Top CIOs are unphased by the current slowdown. What do they know that you don't?
Written by Charles Cooper, Contributor
So, what does IT think about the slowdown?

You can sum up CIO sentiment on the economic slowdown in two words: Why panic?

That's the basic message of the results from a monthly survey of 150 to 200 chief information officers conducted by Morgan Stanley.

To be sure, the big IT shops are closely monitoring the current situation just in case the slowdown slips into recession or worse. But at worst, it's watch and wait.

That's a refreshing antidote to the stuff and nonsense that passes for conventional wisdom these days. Asked whether the combination of a slowing economy and a stock market decline has forced IT managers to reevaluate their spending plans, 74 percent of the respondents are holding steady. (One percent is actually planning to spend more.)

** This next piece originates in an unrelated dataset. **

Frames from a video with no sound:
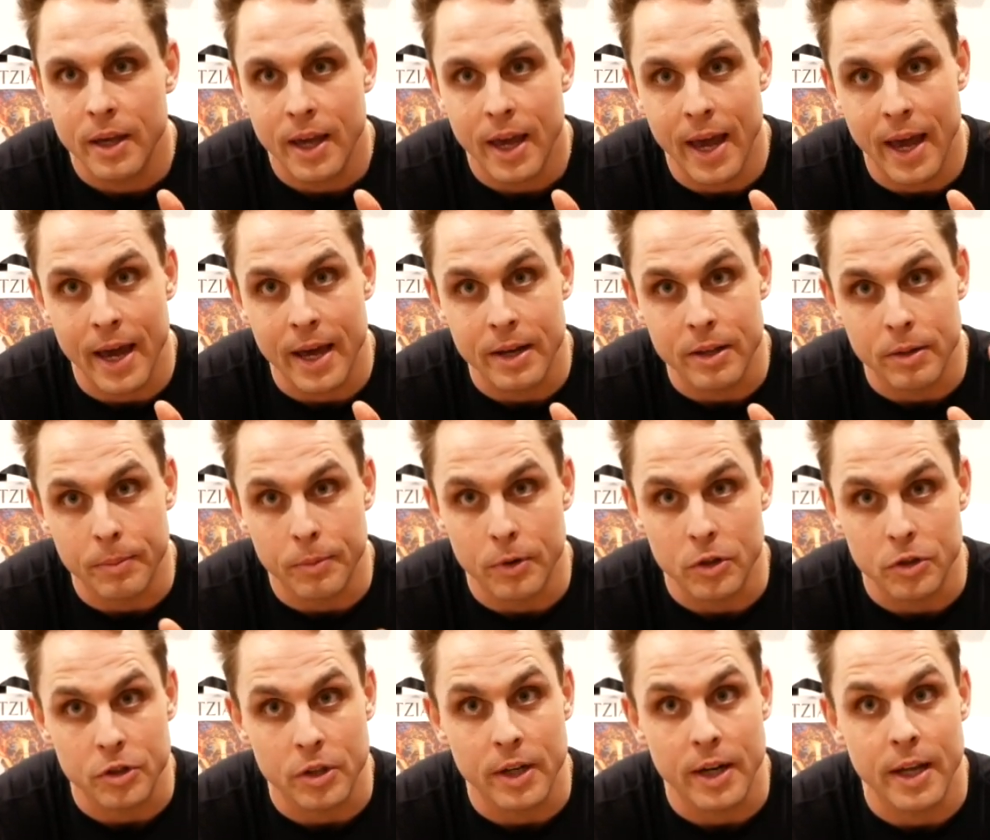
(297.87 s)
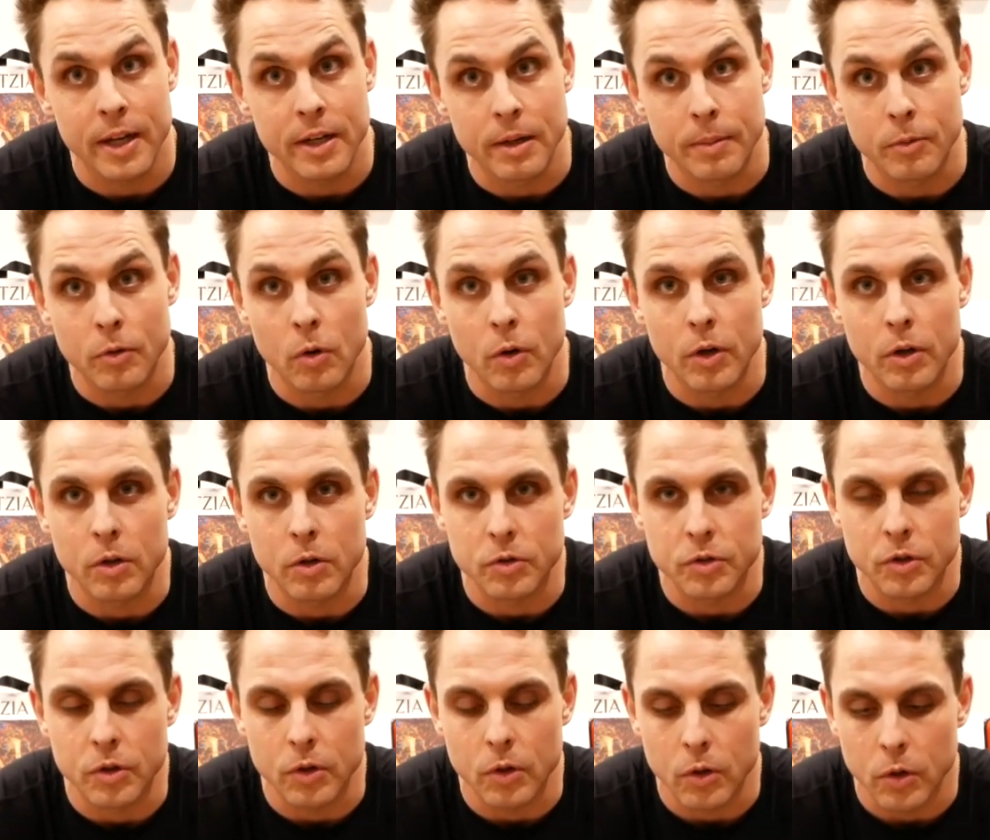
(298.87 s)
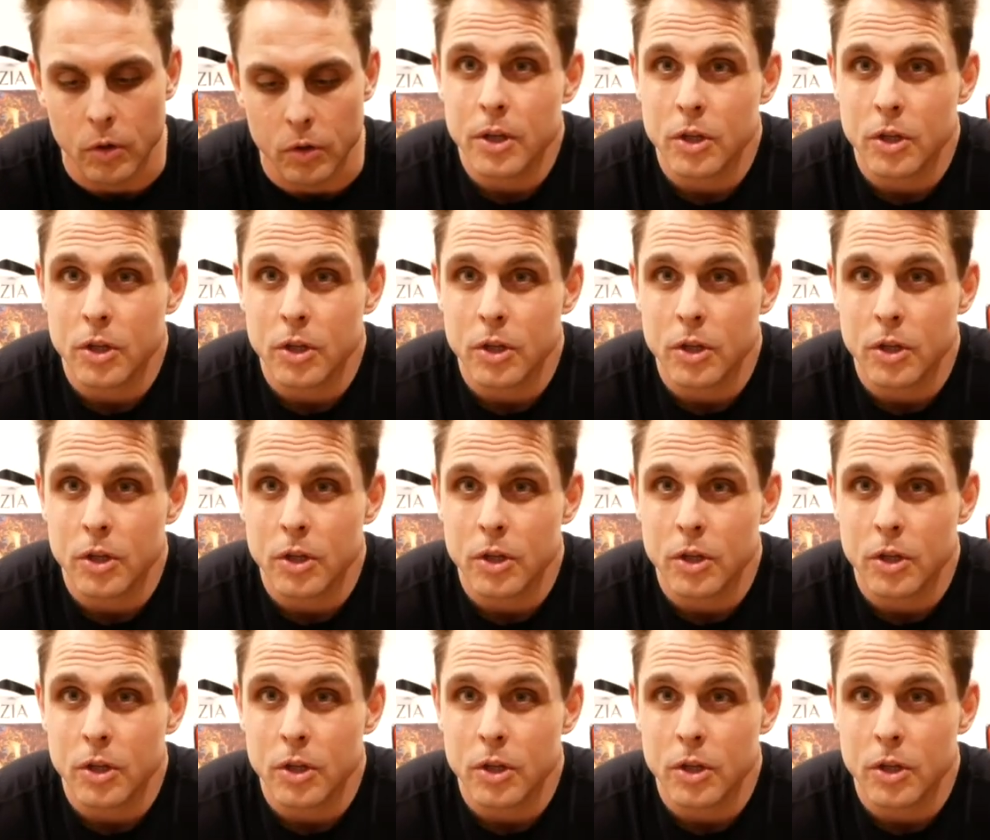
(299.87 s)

and the ball's going to end up going closer to the hole.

After last year's spending spree, courtesy of the Y2K and dot-com mania, only a sap would be willing to predict a repeat performance for 2001. It was plain that the next 12 months would compare poorly, especially after factoring in the aftereffects of Crazy Al's six interest-rate tightenings, not to mention a presidential changing of the guard.

And so it is that the drumbeat of news about more layoffs and slumping stock prices has fostered the more general atmosphere of doom and gloom. Even Cisco, once believed impregnable, is feeling the pinch.

Connecting the dots, the talking heads jabbering away on the networks naturally conclude that suppliers of information technology products and services are in for a prolonged period of major pain. Yet you just don't find the same sense of panic, let alone impending catastrophe, among the biggest IT purchasers.

Maybe that's not such a mystery when you consider that high technology has become so key to the success of Corporate America.

Chuck Phillips of Morgan Stanley recently pointed out that General Electric CEO Jack Welch has gone on record saying he would love to see his company's rivals take the axe to their IT budgets. As for Welch, he says GE plans to keep investing, expressing a point of view that elevates technology to the level of strategic thinking within the corporation.

Neutron Jack is spot-on.

Not to be a Pollyanna; we're only a couple of months into the year, and the economy could always head south with a vengeance. But my guess is that any CIOs cutting back on purchases of storage management or security software would face a lot of heat when the economy perks up, it's back to business and their systems fail to make the grade.

That's quite different from upgrading a huge number of PCs to Windows 2000. Indeed, upgrades can be put on hold and a corporation can continue to run quite nicely, thank you. That's not likely to be music to the ears of the hardworking folks at Microsoft, but the Morgan Stanley report found that 35 percent of the respondents would do just that if forced to reduce spending. (The only other areas that would get shorter shrift were wireless, new custom development and consulting.)

In the end, this is the difference between tactics and strategy. And for the most part, IT managers are taking a far more nuanced and sober look at the news than a lot of the rest of us. I think it's revealing that only 14 percent of the CIOs polled plan to reduce IT head count this year.

They understand that the companies that stick it out will be in postposition when the race resumes in earnest. And whether that's two or three quarters away, they know that day will inevitably come.